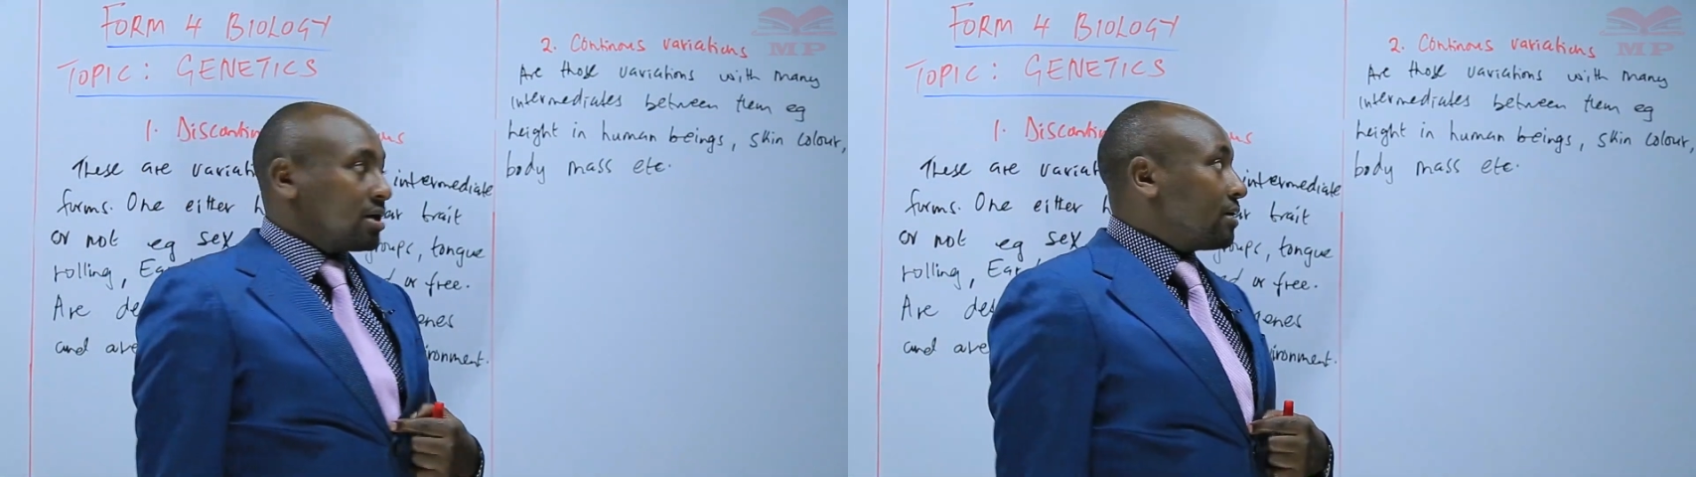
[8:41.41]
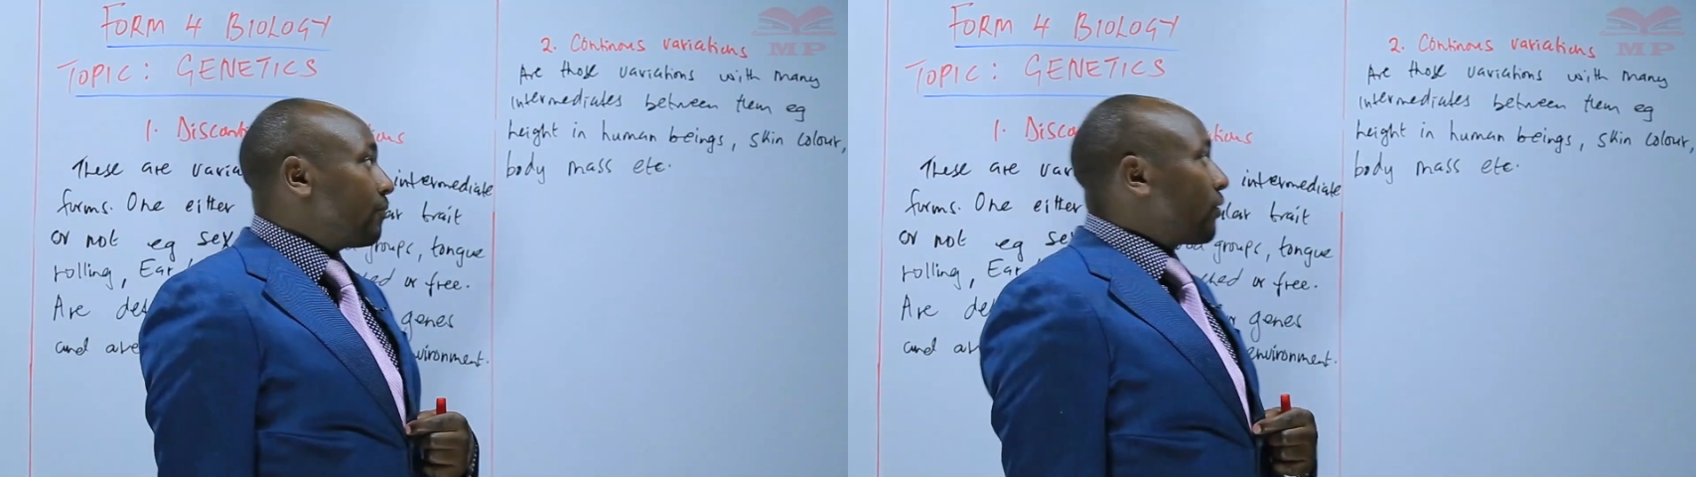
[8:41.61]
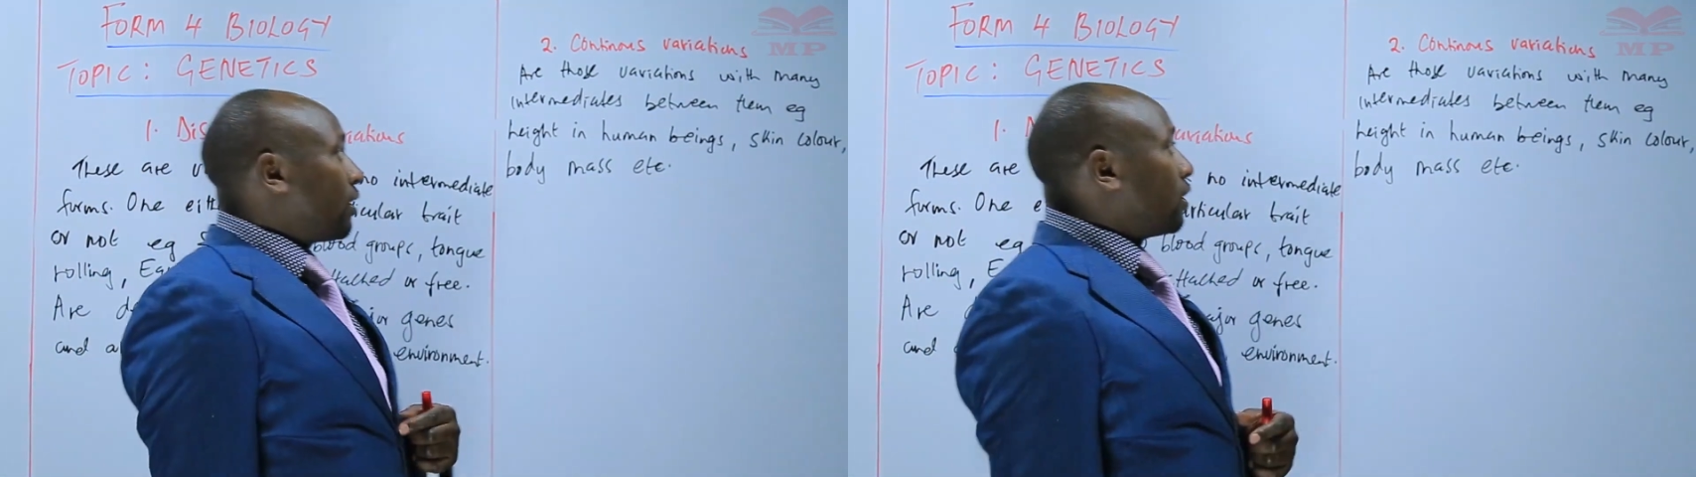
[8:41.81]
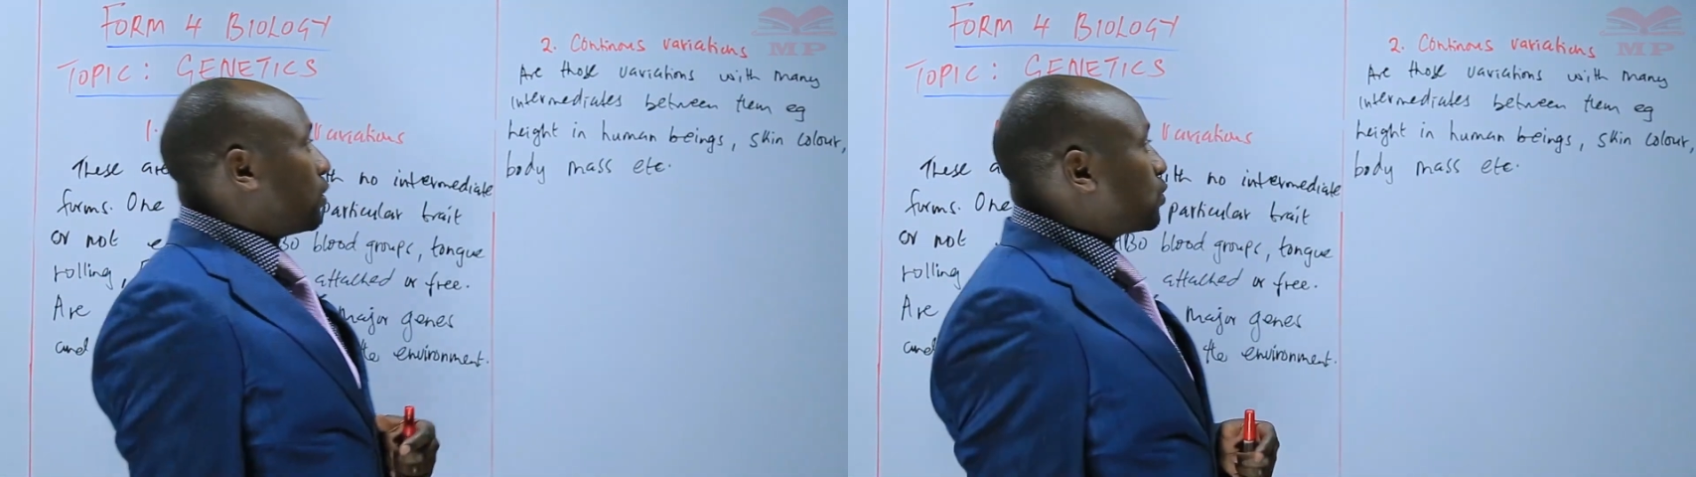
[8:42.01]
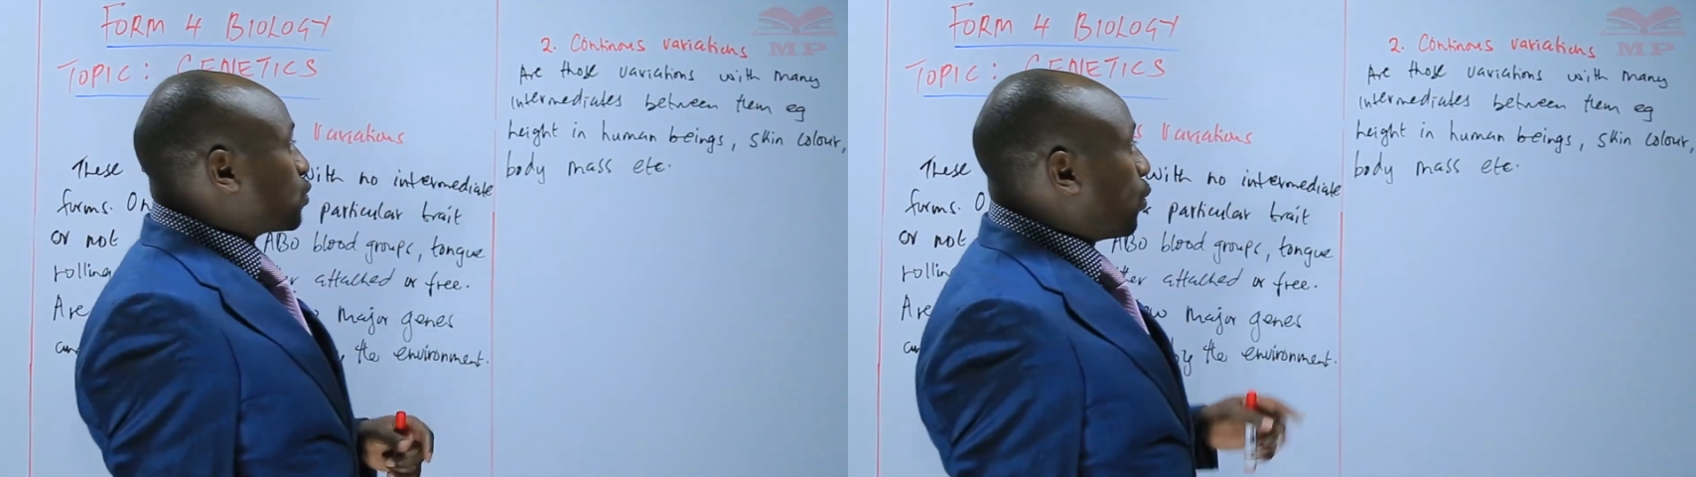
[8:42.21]
Uh,
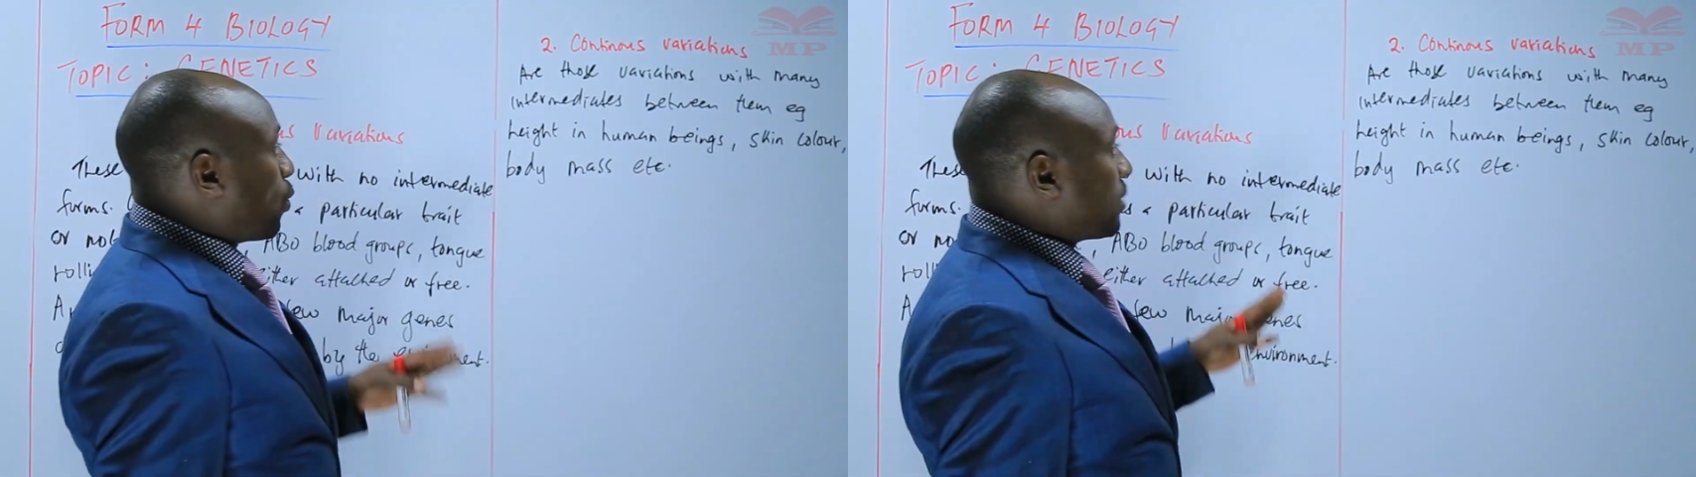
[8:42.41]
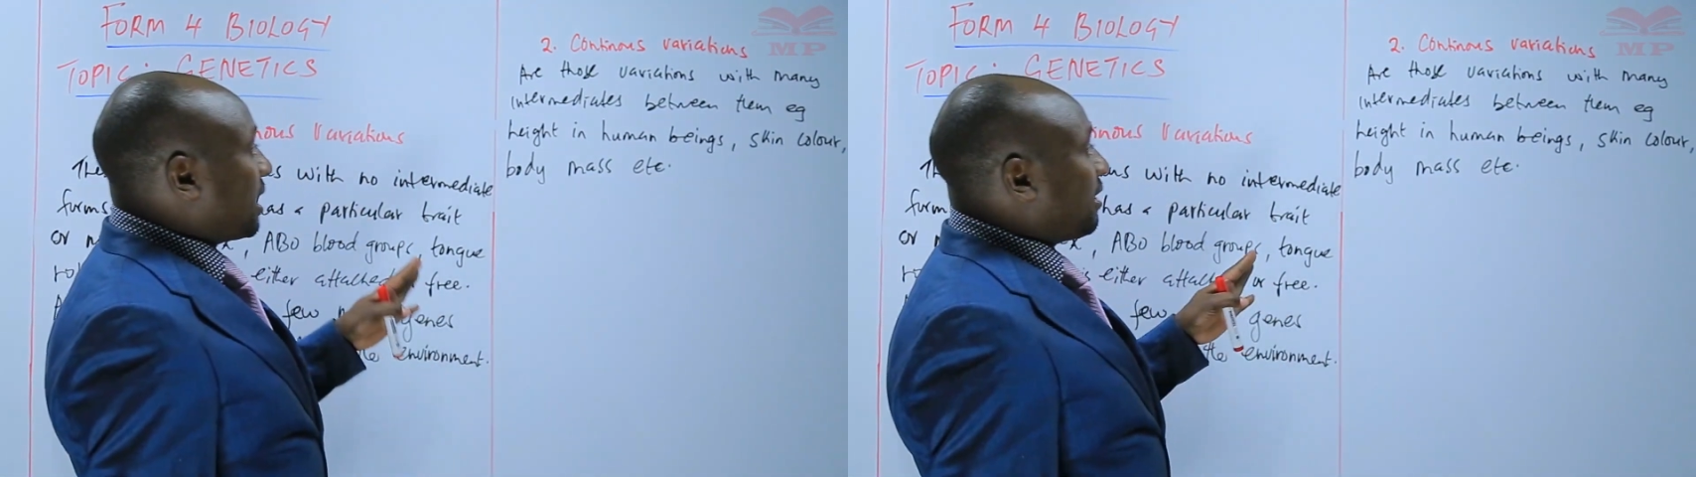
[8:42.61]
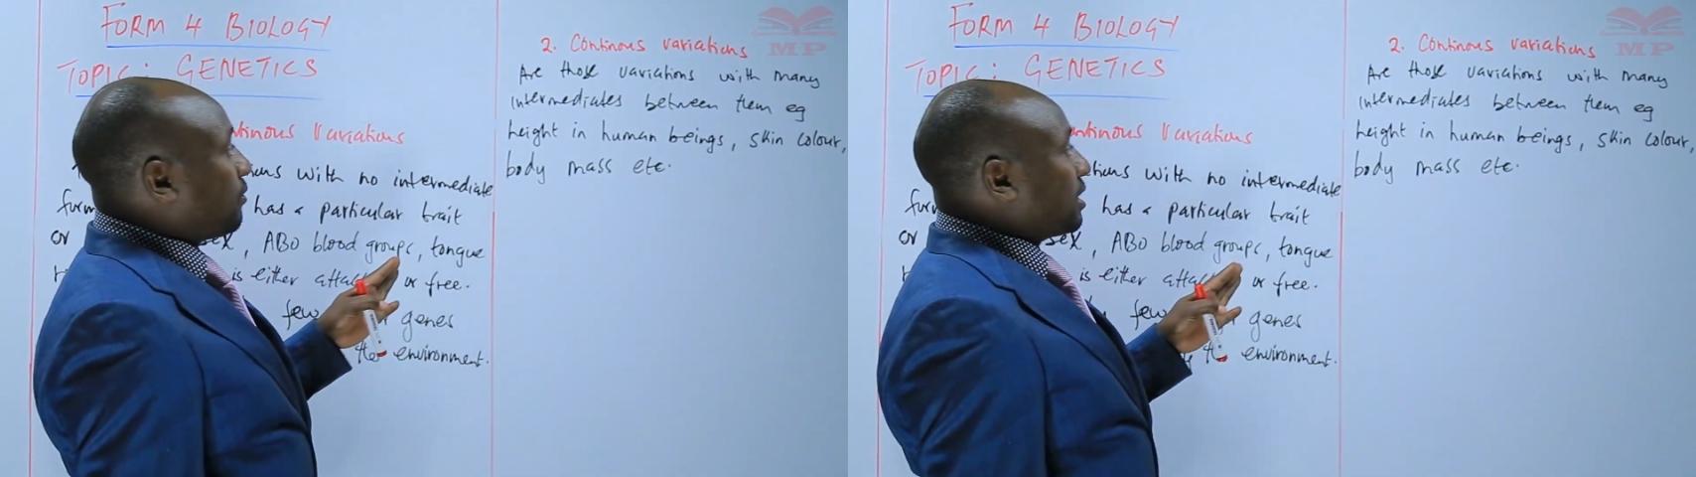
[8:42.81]
so we are,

= = = = =

- **Task goal**: What's needed is every record restated exactly, pictures excluded.

- **Solution to the exercise**:
[8:41.41]
[8:41.61]
[8:41.81]
[8:42.01]
[8:42.21]
Uh,
[8:42.41]
[8:42.61]
[8:42.81]
so we are,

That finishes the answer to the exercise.